[Saved data entries]
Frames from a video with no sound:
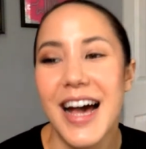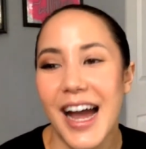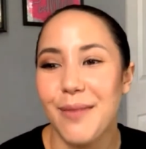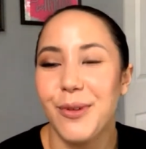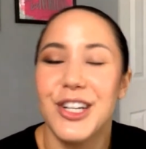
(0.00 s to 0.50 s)
I
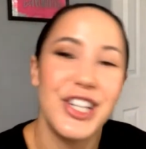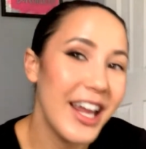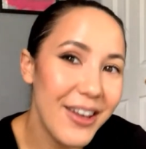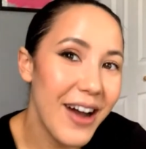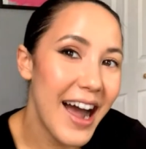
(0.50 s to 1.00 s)
appreciate
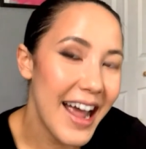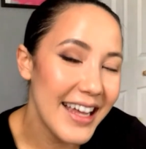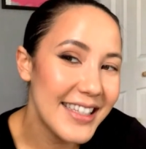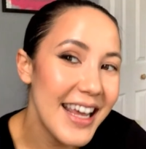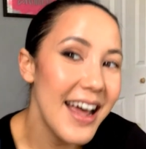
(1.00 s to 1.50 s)
you
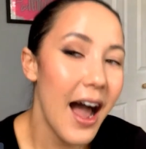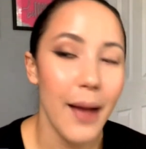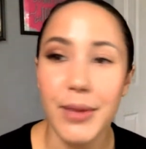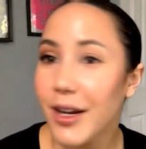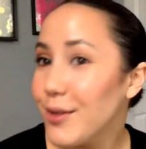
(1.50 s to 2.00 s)
guys. I'm
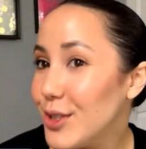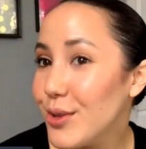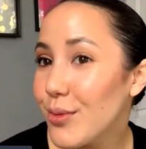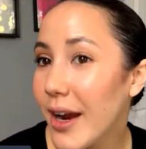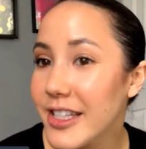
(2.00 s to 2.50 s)
going to go do
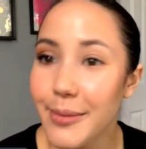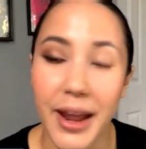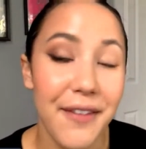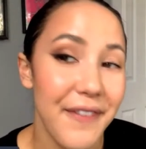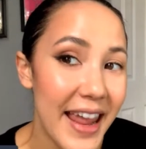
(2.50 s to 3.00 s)
the rest of
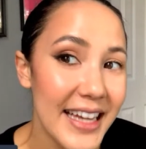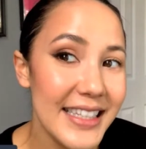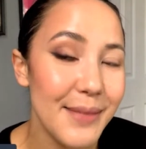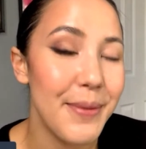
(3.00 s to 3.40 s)
my face,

§ What this task involves: The pictures stay out; repeat exactly the lines from the one with "(0.50 s to 1.00 s)" to the end of the entries above, and nothing else.

§ Answer:
(0.50 s to 1.00 s)
appreciate
(1.00 s to 1.50 s)
you
(1.50 s to 2.00 s)
guys. I'm
(2.00 s to 2.50 s)
going to go do
(2.50 s to 3.00 s)
the rest of
(3.00 s to 3.40 s)
my face,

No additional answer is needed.